Why this matters
As a Data Analyst, you constantly summarize data to answer questions like: Which products bring the most revenue? How many users were active per day? Which channels perform best by region? Aggregations (SUM, COUNT, AVG, MIN, MAX) with GROUP BY and HAVING are the core tools to turn raw rows into decision-ready metrics.
- Marketing: Compare weekly sign-ups by campaign and hide low-volume noise using HAVING.
- Product: Count daily active users (DAU) by platform and alert when any platform falls below a threshold.

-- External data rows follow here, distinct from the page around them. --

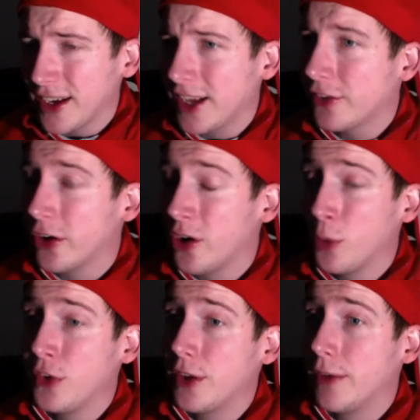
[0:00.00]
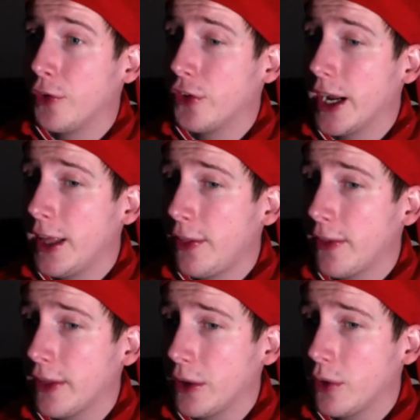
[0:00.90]
as always, if there's anything
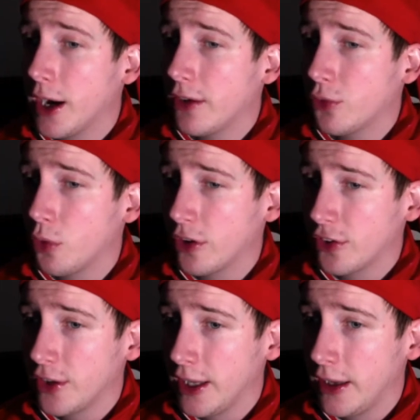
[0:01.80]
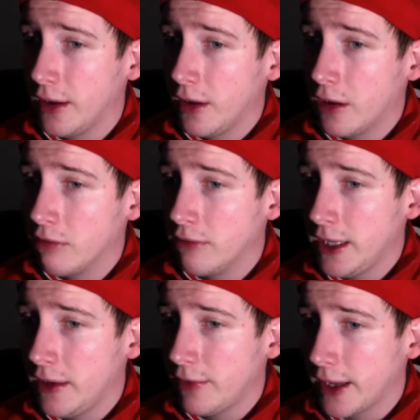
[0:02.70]
that you guys want to see,
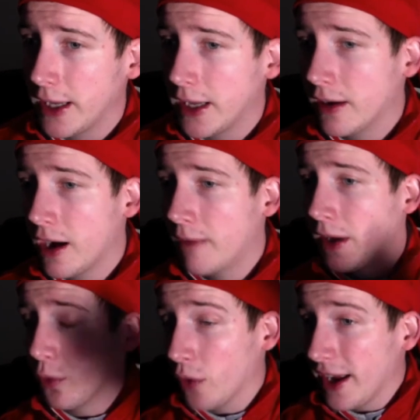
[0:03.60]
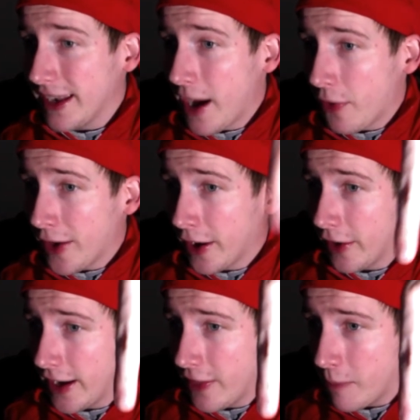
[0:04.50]
leave a comment right down there
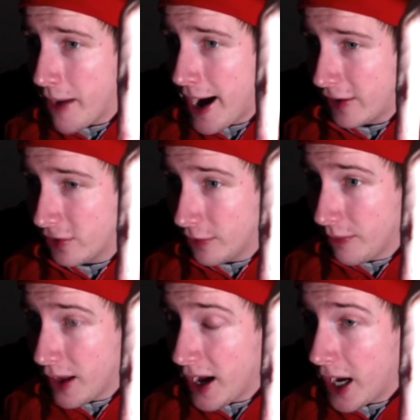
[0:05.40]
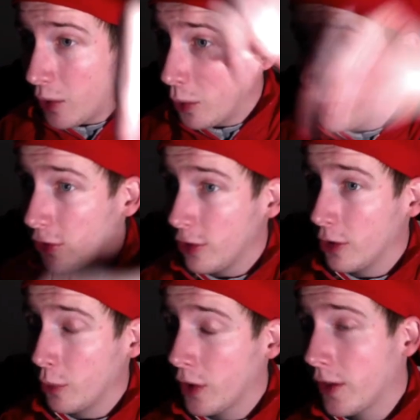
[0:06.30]
in the box. I will be sure
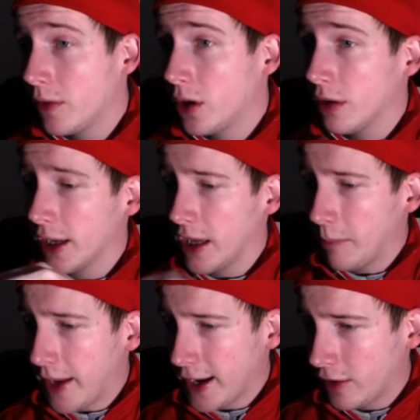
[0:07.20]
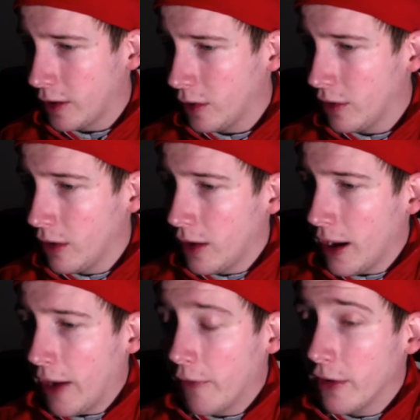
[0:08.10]
to read them all and get back to you.
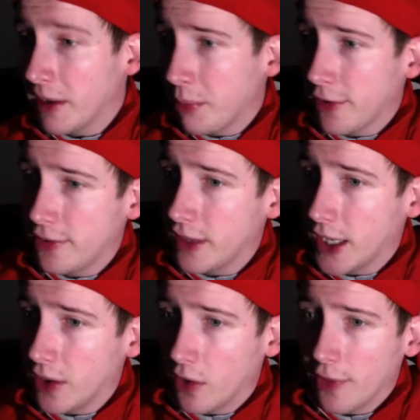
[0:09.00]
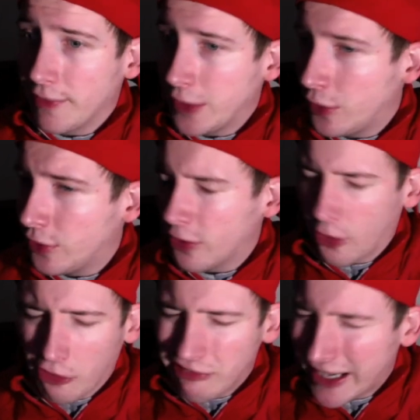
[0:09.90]
I really appreciate all the views,
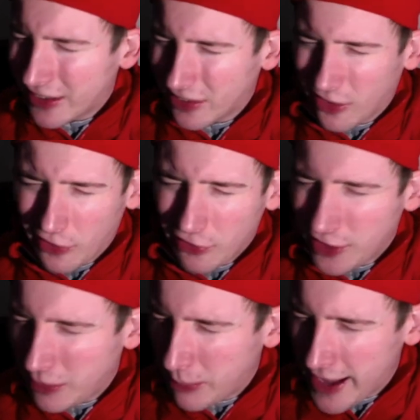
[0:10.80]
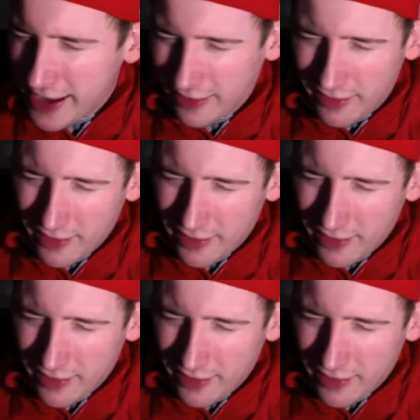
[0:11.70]
all the likes, all the feedback.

- Finance: Sum revenue by customer and flag accounts over budget.
Concept explained simply
Aggregations collapse many rows into a single value: e.g., SUM of revenue, COUNT of orders. GROUP BY splits your table into buckets (groups), then the aggregation runs inside each bucket. HAVING filters after the aggregation, so you can keep or remove whole groups based on their aggregated values.
Mental model
Imagine you pour rows into labeled bins (GROUP BY). In each bin, you compress rows into summary numbers (aggregates). After compressing, you can toss out bins that don't meet your rules (HAVING). WHERE happens before grouping; HAVING happens after grouping.
Order of execution (simplified)
- FROM (and JOIN)
- WHERE (filters rows)
- GROUP BY (creates groups)
- HAVING (filters groups)
- SELECT (choose/compute output columns)
- ORDER BY (sorts results)
Worked examples
Example 1 — Orders per customer
Goal: Count orders for each customer.
-- Table: orders(id, customer_id, order_date, amount)
SELECT
customer_id,
COUNT(*) AS order_count
FROM orders
GROUP BY customer_id
ORDER BY order_count DESC;
Why: Quickly spot high-activity customers.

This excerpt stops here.